What you return must match the records word for word, except that pictures are dropped.

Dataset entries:
━━━━━━━━━━━━━━━━

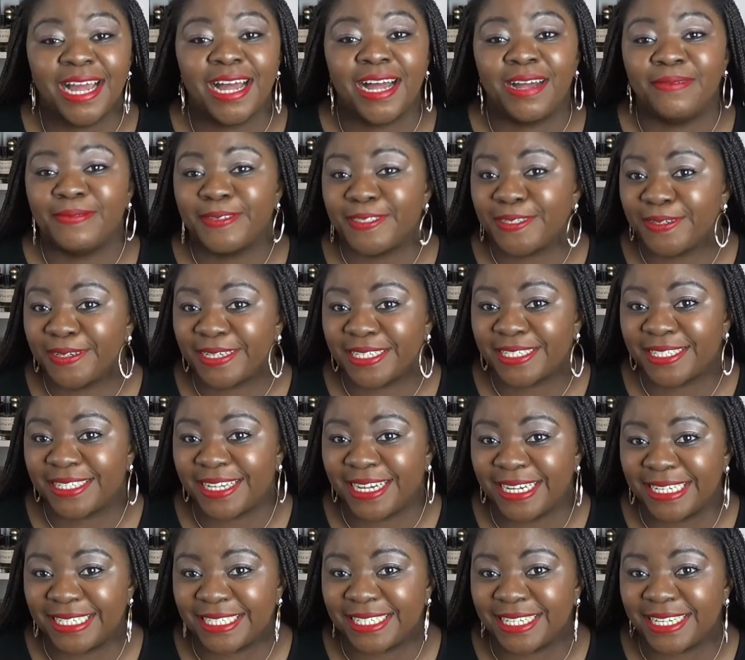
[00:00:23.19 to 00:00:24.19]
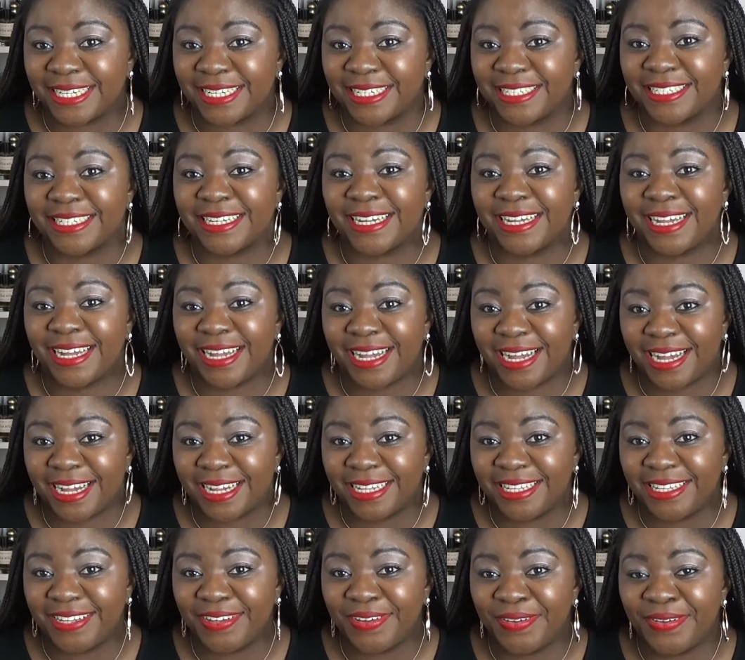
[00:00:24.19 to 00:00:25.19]
I'm so excited.
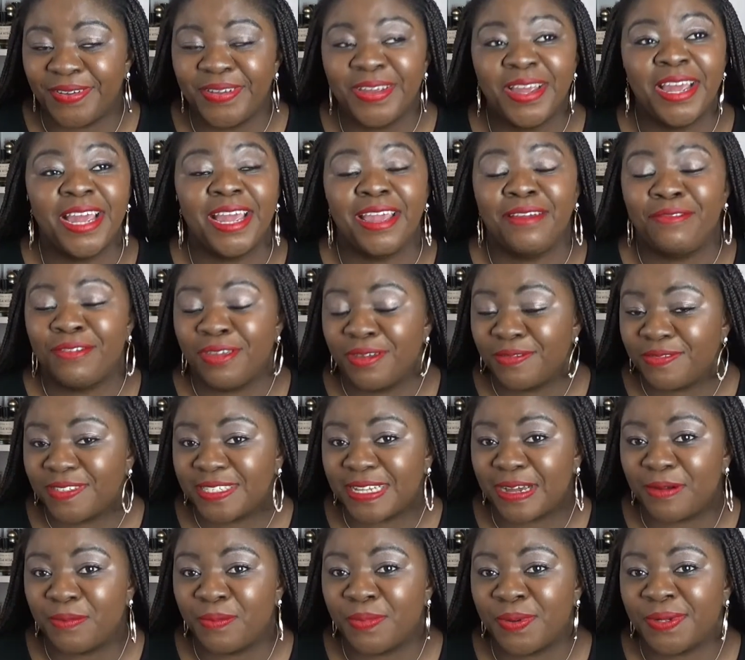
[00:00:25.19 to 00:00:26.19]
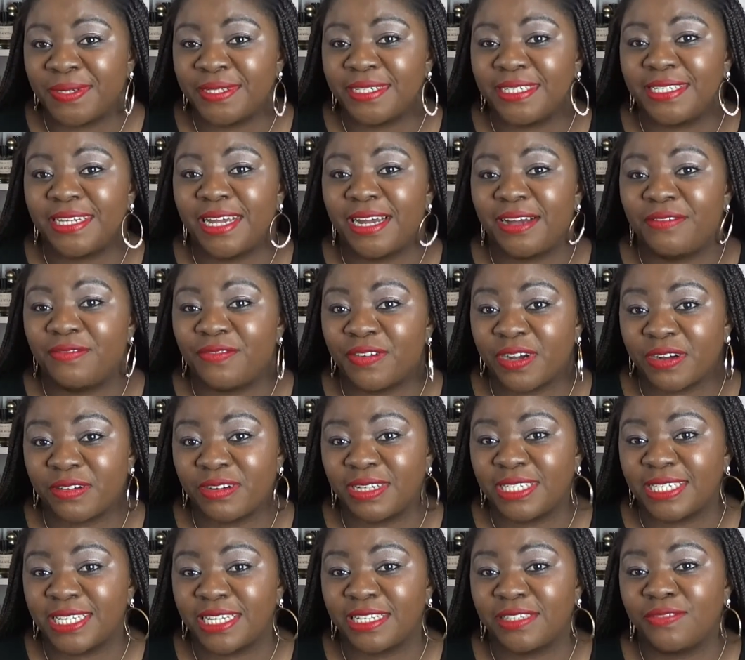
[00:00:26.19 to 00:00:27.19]
Are you? If you've sampled
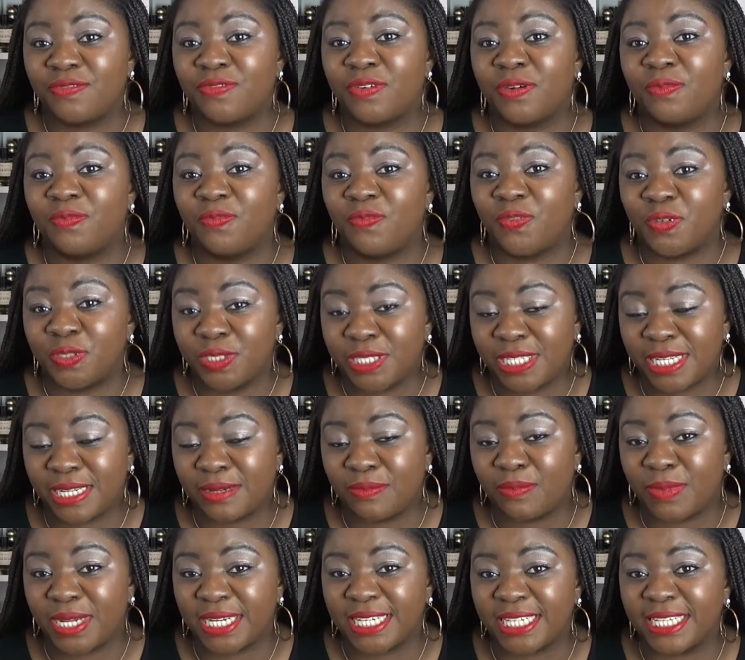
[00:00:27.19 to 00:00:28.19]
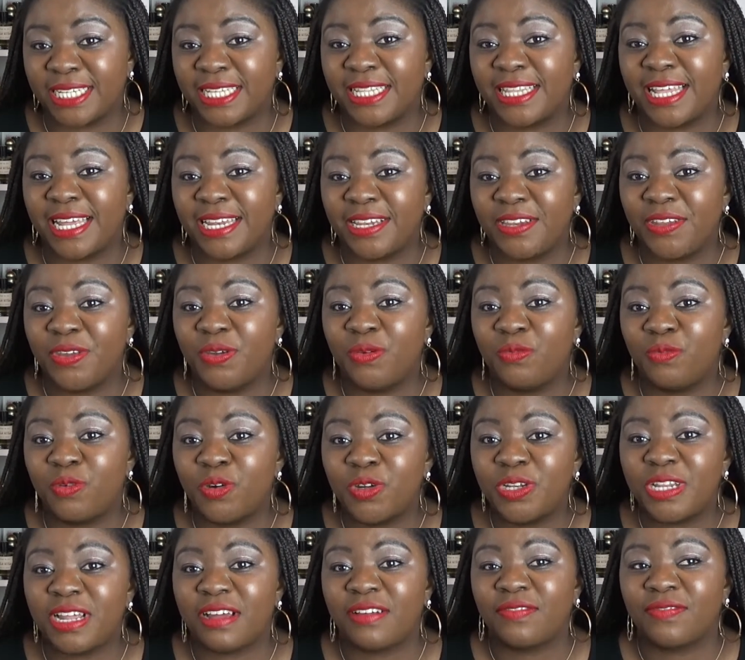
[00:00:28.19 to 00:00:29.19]
fragrances from Fulton Manley, then you
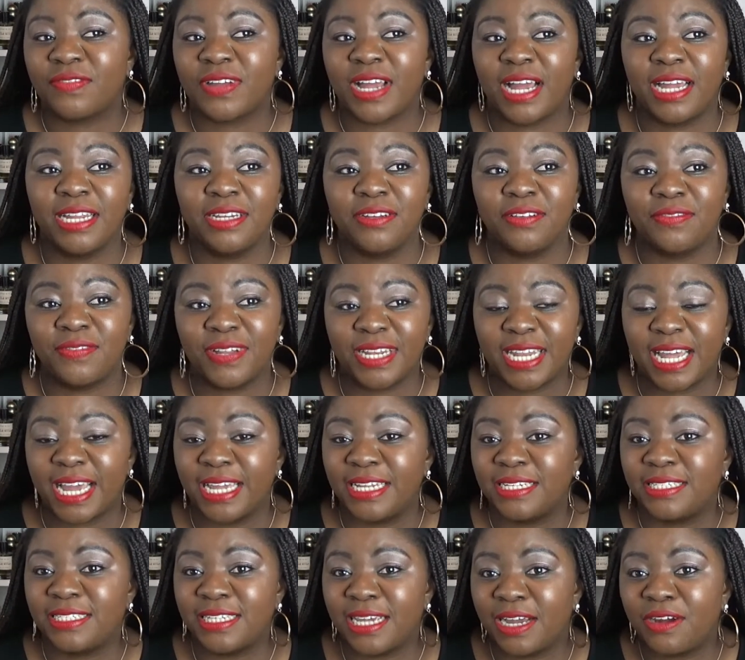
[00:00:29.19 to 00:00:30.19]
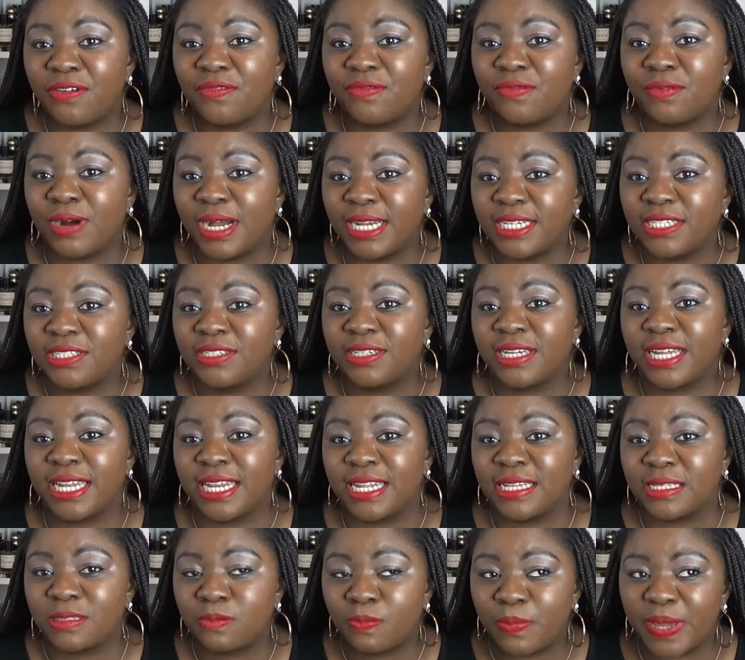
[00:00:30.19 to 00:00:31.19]
would have kind of an idea of what you can
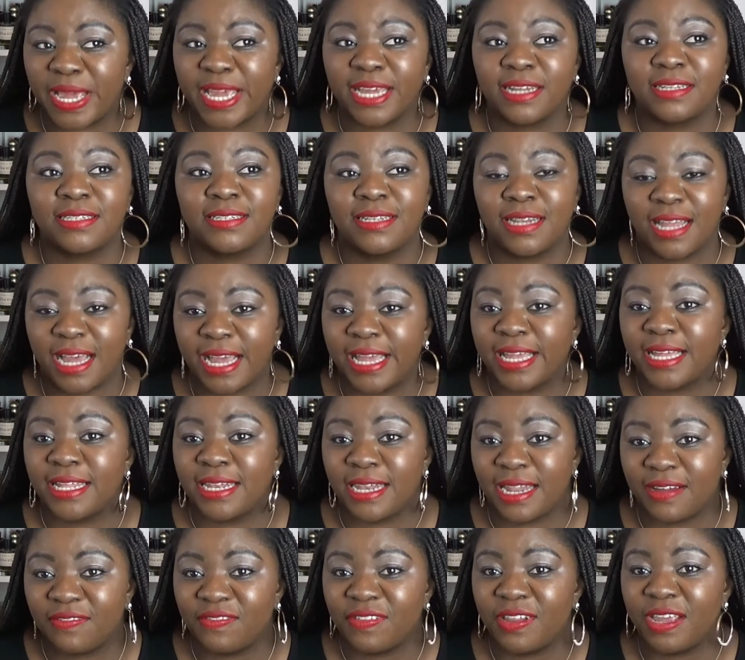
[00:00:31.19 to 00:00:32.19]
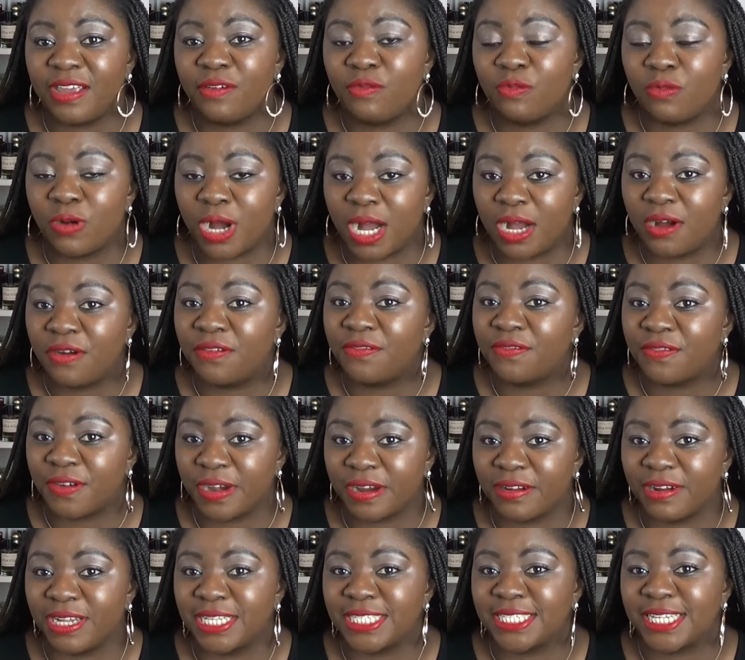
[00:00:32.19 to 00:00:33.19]
expect, like lovely wow
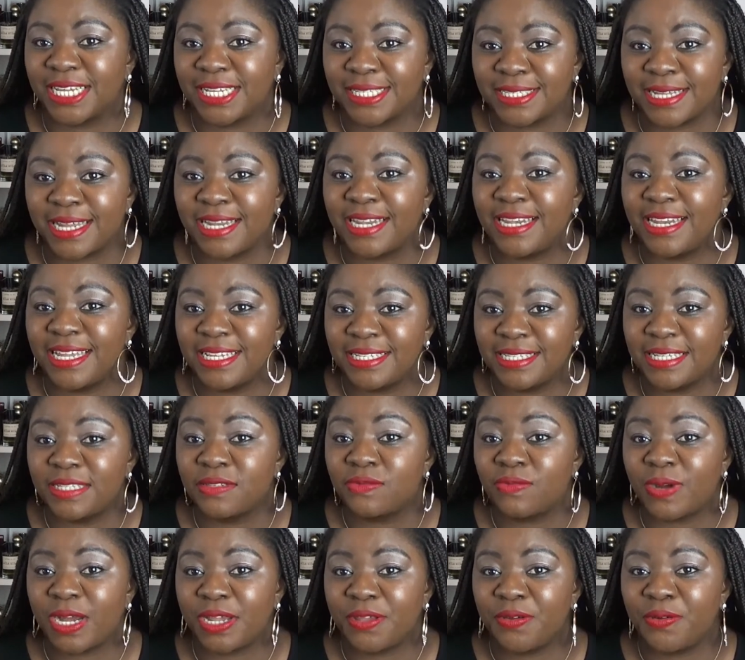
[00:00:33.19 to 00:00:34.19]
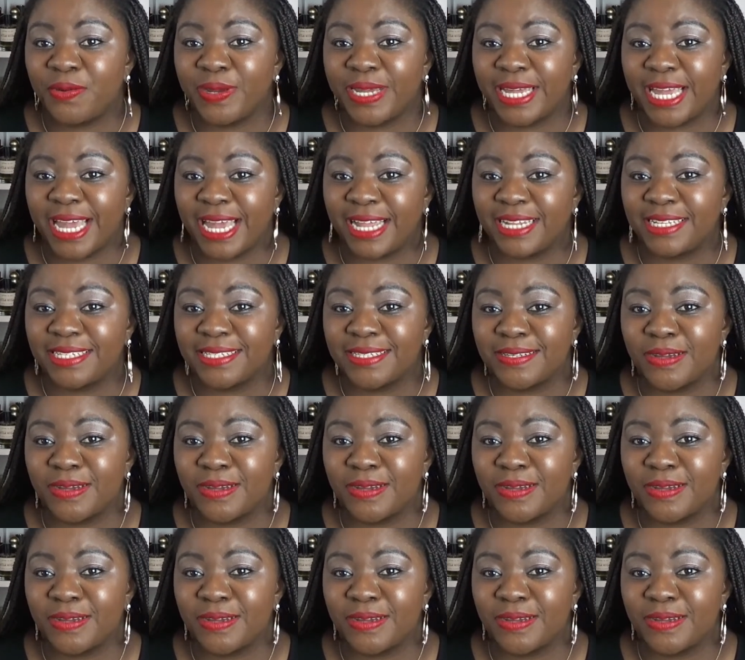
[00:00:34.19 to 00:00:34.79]
fragrances, and this is what you would get.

━━━━━━━━━━━━━━━━

● **Result of this task**:
[00:00:23.19 to 00:00:24.19]
[00:00:24.19 to 00:00:25.19]
I'm so excited.
[00:00:25.19 to 00:00:26.19]
[00:00:26.19 to 00:00:27.19]
Are you? If you've sampled
[00:00:27.19 to 00:00:28.19]
[00:00:28.19 to 00:00:29.19]
fragrances from Fulton Manley, then you
[00:00:29.19 to 00:00:30.19]
[00:00:30.19 to 00:00:31.19]
would have kind of an idea of what you can
[00:00:31.19 to 00:00:32.19]
[00:00:32.19 to 00:00:33.19]
expect, like lovely wow
[00:00:33.19 to 00:00:34.19]
[00:00:34.19 to 00:00:34.79]
fragrances, and this is what you would get.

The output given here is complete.